Potential benefits of genomic selection on genetic gain of small ruminant breeding programs

Résumé

In conventional small ruminant breeding programs, only pedigree and phenotype records are used to make selection decisions but prospects of including genomic information are now under consideration. The objective of this study was to assess the potential benefits of genomic selection on the genetic gain in French sheep and goat breeding designs of today. Traditional and genomic scenarios were modeled with deterministic methods for 3 breeding programs. The models included decisional variables related to male selection candidates, progeny testing capacity, and economic weights that were optimized to maximize annual genetic gain (AGG) of i) a meat sheep breeding program that improved a meat trait of heritability (h(2)) = 0.30 and a maternal trait of h(2) = 0.09 and ii) dairy sheep and goat breeding programs that improved a milk trait of h(2) = 0.30. Values of +/- 0.20 of genetic correlation between meat and maternal traits were considered to study their effects on AGG. The Bulmer effect was accounted for and the results presented here are the averages of AGG after 10 generations of selection. Results showed that current traditional breeding programs provide an AGG of 0.095 genetic standard deviation (sigma(a)) for meat and 0.061 sigma(a) for maternal trait in meat breed and 0.147 sigma(a) and 0.120 sigma(a) in sheep and goat dairy breeds, respectively.

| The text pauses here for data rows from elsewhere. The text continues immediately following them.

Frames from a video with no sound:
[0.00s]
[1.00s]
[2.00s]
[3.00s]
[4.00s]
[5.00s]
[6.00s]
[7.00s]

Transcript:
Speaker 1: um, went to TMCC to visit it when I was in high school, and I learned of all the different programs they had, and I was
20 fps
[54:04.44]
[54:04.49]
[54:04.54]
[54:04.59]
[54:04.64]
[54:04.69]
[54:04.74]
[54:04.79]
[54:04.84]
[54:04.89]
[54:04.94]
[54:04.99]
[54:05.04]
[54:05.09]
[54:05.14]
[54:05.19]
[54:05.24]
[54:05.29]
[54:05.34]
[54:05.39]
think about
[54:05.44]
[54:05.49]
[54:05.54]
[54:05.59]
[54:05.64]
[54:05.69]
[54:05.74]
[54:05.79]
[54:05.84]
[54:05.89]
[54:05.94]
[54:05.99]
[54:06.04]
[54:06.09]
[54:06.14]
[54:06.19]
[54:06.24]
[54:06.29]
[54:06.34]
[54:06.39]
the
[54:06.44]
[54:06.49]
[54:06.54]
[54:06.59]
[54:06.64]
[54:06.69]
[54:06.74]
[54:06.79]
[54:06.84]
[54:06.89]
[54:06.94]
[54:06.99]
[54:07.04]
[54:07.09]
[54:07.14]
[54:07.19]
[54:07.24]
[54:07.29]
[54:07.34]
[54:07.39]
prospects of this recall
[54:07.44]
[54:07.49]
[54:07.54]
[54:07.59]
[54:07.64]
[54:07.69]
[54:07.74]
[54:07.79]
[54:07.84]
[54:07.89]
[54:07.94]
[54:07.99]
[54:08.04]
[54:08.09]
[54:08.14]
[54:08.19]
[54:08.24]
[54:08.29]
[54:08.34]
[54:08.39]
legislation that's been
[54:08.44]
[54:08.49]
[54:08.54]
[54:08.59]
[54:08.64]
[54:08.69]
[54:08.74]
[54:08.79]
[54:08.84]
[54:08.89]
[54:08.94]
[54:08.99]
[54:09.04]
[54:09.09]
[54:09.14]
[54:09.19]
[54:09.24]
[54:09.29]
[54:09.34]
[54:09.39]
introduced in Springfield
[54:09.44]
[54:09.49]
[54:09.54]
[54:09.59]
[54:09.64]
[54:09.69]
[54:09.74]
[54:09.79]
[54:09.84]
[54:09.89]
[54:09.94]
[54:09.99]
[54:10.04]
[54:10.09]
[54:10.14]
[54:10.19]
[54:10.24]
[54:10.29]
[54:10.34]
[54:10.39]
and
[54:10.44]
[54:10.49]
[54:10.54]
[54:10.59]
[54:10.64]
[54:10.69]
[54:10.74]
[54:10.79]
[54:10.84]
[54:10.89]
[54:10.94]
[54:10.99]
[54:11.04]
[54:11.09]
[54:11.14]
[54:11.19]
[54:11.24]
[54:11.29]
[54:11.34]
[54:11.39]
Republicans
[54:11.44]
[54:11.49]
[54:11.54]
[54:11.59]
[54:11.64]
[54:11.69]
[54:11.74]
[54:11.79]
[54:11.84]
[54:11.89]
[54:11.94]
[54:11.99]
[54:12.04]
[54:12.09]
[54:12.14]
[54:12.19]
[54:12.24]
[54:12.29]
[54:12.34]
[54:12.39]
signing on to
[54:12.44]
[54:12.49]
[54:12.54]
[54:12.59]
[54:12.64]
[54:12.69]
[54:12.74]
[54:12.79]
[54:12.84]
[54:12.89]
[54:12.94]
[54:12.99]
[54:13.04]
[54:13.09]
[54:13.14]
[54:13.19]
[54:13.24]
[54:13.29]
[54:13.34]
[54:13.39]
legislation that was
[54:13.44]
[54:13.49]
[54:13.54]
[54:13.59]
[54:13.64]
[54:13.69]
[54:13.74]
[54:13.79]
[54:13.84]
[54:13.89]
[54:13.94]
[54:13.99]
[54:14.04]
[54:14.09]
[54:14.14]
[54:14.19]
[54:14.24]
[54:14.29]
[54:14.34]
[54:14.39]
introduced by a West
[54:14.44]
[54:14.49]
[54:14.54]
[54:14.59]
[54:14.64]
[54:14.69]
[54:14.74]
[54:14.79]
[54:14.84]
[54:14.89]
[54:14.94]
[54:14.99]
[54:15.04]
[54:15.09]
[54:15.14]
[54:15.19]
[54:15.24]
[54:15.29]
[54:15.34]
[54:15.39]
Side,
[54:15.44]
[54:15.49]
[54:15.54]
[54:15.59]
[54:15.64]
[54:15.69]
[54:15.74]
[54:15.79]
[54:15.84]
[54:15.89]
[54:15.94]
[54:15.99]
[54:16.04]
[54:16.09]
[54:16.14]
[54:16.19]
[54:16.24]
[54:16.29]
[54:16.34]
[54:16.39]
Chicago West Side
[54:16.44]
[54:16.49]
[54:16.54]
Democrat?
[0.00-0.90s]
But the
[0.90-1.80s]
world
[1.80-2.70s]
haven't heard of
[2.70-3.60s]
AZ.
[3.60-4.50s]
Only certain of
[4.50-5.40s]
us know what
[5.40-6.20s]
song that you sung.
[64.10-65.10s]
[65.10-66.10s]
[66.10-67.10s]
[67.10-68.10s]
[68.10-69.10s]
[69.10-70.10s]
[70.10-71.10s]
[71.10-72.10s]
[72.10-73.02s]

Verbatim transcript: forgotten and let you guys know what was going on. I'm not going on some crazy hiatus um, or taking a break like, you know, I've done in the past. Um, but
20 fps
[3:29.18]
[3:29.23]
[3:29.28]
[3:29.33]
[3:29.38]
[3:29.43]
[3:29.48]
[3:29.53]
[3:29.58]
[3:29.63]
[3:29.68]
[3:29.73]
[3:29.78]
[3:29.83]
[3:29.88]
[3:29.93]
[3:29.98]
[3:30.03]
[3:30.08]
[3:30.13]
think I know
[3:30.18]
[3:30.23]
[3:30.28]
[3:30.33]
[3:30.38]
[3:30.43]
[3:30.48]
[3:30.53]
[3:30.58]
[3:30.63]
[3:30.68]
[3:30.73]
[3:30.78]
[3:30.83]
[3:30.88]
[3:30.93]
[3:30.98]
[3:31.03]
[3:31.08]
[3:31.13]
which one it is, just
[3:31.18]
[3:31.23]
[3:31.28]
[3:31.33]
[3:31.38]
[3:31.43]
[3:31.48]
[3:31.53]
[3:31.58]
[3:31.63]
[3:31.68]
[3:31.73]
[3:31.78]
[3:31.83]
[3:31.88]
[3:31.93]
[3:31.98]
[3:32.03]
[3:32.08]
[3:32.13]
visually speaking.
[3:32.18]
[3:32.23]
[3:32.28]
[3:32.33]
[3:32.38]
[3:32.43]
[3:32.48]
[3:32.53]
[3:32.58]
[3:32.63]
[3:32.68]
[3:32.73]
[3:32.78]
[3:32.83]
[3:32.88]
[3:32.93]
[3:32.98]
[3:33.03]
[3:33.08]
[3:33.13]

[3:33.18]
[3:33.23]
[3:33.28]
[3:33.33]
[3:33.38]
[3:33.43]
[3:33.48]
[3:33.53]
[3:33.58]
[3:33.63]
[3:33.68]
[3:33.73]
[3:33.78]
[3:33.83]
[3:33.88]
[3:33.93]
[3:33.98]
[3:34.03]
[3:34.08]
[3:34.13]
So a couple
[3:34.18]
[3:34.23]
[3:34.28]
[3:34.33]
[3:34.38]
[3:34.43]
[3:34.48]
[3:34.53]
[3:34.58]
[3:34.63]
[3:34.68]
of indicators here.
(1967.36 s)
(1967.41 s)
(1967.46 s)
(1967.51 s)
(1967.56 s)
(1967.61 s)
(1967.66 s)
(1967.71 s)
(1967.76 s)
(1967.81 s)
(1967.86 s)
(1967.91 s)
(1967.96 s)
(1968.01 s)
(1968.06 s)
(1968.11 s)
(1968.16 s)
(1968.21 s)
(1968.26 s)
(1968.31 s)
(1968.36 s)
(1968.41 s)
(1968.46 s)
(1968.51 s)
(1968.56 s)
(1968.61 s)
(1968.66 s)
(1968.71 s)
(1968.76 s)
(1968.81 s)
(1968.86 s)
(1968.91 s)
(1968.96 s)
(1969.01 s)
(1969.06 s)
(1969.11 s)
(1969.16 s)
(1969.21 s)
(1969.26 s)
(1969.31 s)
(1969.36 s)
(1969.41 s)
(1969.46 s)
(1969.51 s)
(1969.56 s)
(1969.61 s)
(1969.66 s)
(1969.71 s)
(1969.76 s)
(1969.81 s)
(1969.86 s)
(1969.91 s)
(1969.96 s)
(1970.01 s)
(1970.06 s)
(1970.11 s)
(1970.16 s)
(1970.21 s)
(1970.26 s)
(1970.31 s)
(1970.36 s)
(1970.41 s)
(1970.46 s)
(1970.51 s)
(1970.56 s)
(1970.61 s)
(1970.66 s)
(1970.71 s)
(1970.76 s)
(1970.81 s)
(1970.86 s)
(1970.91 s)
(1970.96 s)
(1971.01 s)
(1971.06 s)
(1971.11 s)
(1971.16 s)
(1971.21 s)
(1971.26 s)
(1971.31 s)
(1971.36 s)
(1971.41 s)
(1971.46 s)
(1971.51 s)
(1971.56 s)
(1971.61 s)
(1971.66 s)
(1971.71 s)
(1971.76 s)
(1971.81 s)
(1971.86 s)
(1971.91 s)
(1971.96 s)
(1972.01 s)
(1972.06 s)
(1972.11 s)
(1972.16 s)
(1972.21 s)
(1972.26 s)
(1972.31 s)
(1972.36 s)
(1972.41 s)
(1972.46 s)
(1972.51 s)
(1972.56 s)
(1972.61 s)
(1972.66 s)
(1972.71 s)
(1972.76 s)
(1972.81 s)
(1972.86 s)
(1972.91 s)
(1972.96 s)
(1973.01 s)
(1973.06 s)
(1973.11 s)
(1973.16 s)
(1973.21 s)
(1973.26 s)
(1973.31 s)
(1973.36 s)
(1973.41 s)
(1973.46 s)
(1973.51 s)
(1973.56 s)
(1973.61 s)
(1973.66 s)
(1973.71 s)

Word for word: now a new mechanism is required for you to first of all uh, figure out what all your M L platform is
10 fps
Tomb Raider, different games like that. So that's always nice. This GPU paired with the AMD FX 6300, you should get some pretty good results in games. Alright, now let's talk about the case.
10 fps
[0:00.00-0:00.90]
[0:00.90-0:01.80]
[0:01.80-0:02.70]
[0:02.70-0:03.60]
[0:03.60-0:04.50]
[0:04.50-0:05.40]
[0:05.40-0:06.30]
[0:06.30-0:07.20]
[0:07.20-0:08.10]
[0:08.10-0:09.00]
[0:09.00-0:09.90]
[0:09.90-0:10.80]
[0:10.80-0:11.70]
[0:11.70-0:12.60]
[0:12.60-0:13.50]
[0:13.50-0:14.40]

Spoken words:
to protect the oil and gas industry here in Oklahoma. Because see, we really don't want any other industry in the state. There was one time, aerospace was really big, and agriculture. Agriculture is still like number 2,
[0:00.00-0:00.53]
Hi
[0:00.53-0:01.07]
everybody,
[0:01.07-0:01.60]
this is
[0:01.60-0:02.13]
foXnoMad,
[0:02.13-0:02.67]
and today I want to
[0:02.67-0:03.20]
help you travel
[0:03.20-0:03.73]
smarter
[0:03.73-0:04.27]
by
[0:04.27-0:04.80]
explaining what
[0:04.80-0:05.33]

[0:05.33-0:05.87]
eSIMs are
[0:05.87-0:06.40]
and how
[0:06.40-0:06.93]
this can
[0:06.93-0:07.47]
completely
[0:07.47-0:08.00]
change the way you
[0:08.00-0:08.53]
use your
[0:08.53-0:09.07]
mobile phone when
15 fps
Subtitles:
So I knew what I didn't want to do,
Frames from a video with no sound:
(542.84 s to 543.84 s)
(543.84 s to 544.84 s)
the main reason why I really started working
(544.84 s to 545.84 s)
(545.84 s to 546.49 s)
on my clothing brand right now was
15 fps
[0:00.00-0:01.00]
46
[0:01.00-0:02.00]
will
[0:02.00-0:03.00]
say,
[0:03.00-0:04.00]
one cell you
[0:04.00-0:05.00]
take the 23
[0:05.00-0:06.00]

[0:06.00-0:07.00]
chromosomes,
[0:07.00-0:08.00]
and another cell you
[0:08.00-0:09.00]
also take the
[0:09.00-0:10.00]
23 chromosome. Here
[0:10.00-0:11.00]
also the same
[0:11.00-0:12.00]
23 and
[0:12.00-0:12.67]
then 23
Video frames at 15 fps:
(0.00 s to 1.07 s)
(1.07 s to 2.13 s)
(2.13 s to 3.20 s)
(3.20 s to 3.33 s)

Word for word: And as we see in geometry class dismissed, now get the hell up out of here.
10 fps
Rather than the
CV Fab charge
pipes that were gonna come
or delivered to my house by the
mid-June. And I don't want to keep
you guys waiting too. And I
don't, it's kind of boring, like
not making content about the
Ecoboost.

By optimizing decisional variables, the AGG with traditional selection methods increased to 0.139 sigma(a) for meat and 0.096 sigma(a) for maternal traits in meat breeding programs and to 0.174 sigma(a) and 0.183 sigma(a) in dairy sheep and goat breeding programs, respectively. With a medium-sized reference population (nref) of 2,000 individuals, the best genomic scenarios gave an AGG that was 17.9% greater than with traditional selection methods with optimized values of decisional variables for combined meat and maternal traits in meat sheep, 51.7% in dairy sheep, and 26.2% in dairy goats. The superiority of genomic schemes increased with the size of the reference population and genomic selection gave the best results when nref > 1,000 individuals for dairy breeds and nref > 2,000 individuals for meat breed. Genetic correlation between meat and maternal traits had a large impact on the genetic gain of both traits. Changes in AGG due to correlation were greatest for low heritable maternal traits. As a general rule, AGG was increased both by optimizing selection designs and including genomic information.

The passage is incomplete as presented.